- **To do**
Each line between the one holding "[0:00.00-0:01.00]" and the end of the material below, both included, is to be transcribed word for word, with pictures left out.

- **Data for this exercise**
+---+

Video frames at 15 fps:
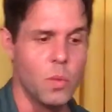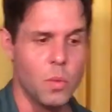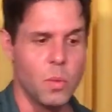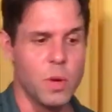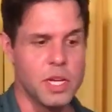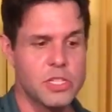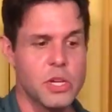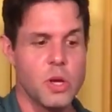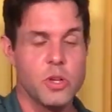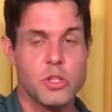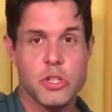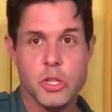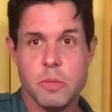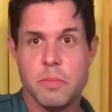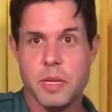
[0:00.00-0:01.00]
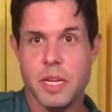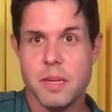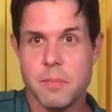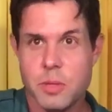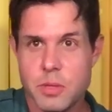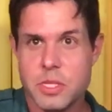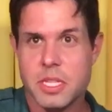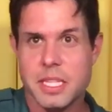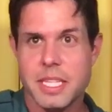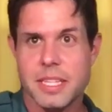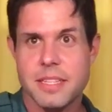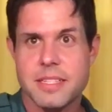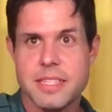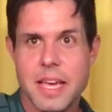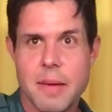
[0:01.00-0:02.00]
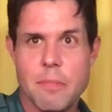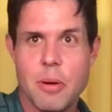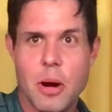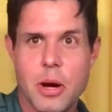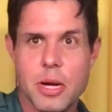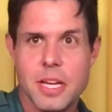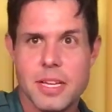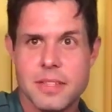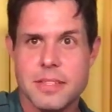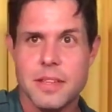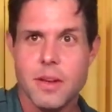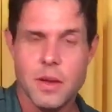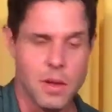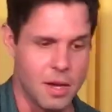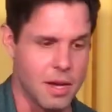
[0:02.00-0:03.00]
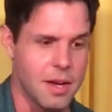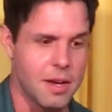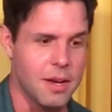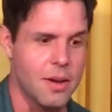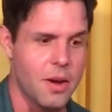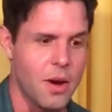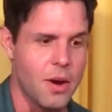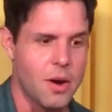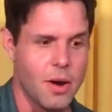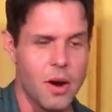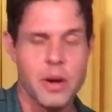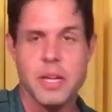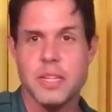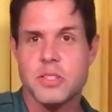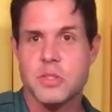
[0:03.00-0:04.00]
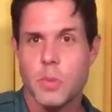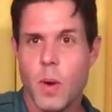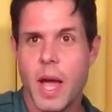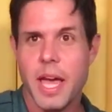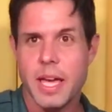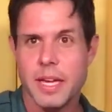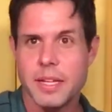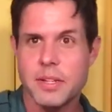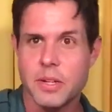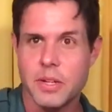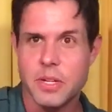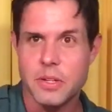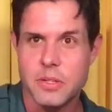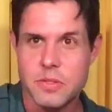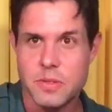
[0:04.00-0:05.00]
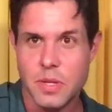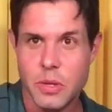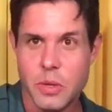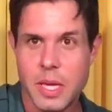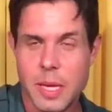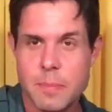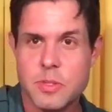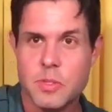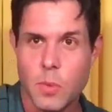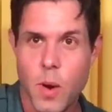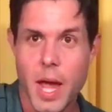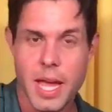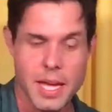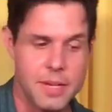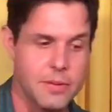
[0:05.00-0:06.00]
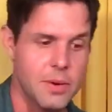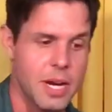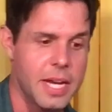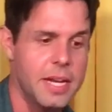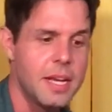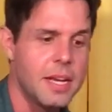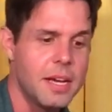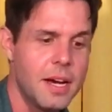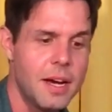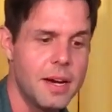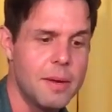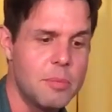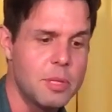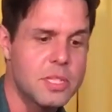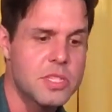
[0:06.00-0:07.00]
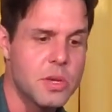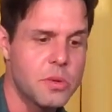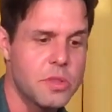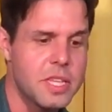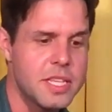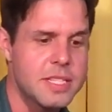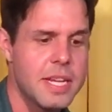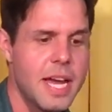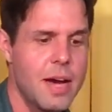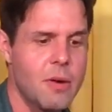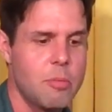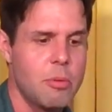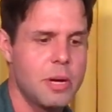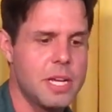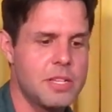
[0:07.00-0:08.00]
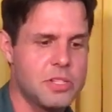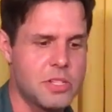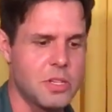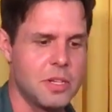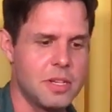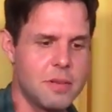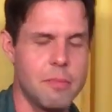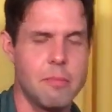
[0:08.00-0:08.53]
which should be musically the same part as uh, Are You Swaying or you You Keep Swaying, right? Uh, but so this now bridge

+---+

- **Response to the task**
[0:00.00-0:01.00]
[0:01.00-0:02.00]
[0:02.00-0:03.00]
[0:03.00-0:04.00]
[0:04.00-0:05.00]
[0:05.00-0:06.00]
[0:06.00-0:07.00]
[0:07.00-0:08.00]
[0:08.00-0:08.53]
which should be musically the same part as uh, Are You Swaying or you You Keep Swaying, right? Uh, but so this now bridge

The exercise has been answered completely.